What the task requires: Extract every entry word for word. Skip the pictures.

(Items from a data source)
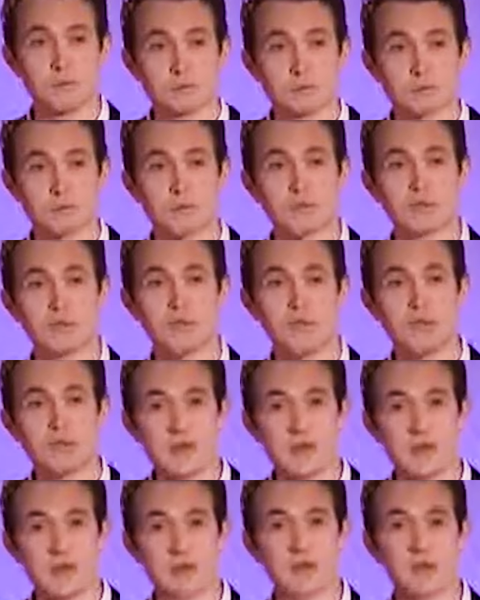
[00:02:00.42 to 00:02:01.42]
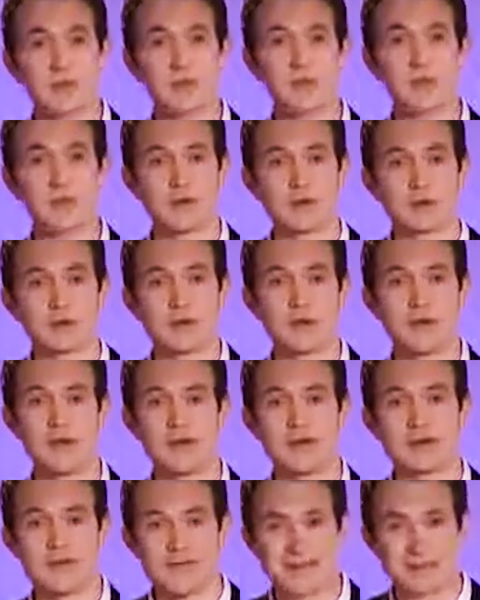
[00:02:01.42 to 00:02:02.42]
Muslims in Europe could learn
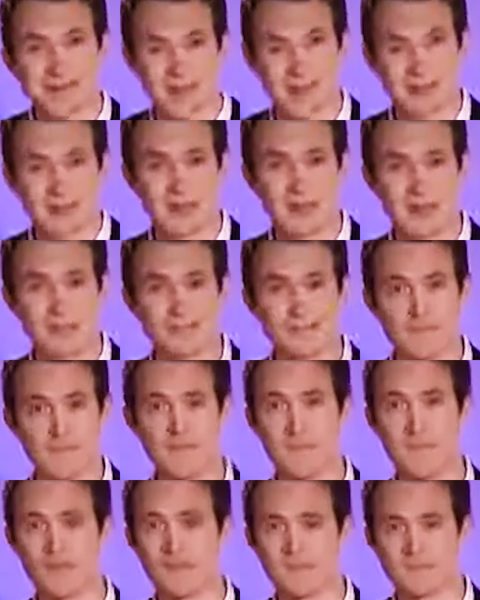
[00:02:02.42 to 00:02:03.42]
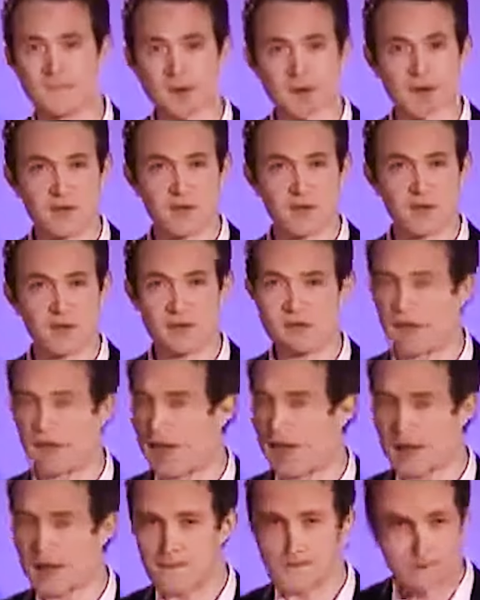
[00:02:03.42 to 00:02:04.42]
today, as fast as
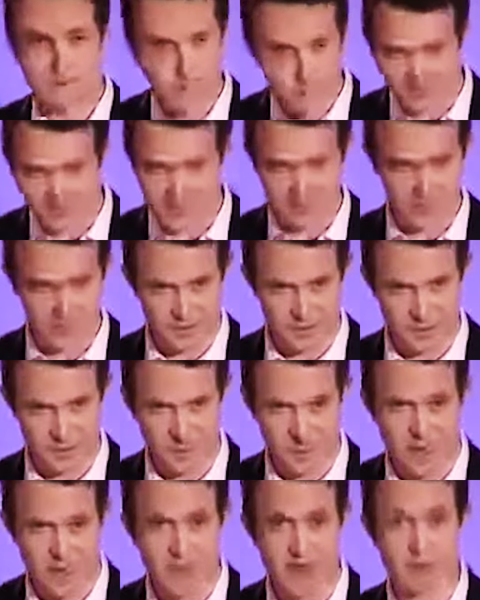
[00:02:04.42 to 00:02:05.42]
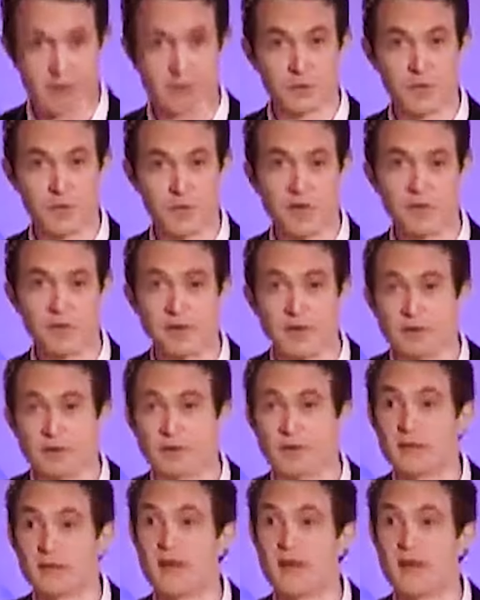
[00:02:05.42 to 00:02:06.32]
possible, it would be this.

Answer for this exercise:
[00:02:00.42 to 00:02:01.42]
[00:02:01.42 to 00:02:02.42]
Muslims in Europe could learn
[00:02:02.42 to 00:02:03.42]
[00:02:03.42 to 00:02:04.42]
today, as fast as
[00:02:04.42 to 00:02:05.42]
[00:02:05.42 to 00:02:06.32]
possible, it would be this.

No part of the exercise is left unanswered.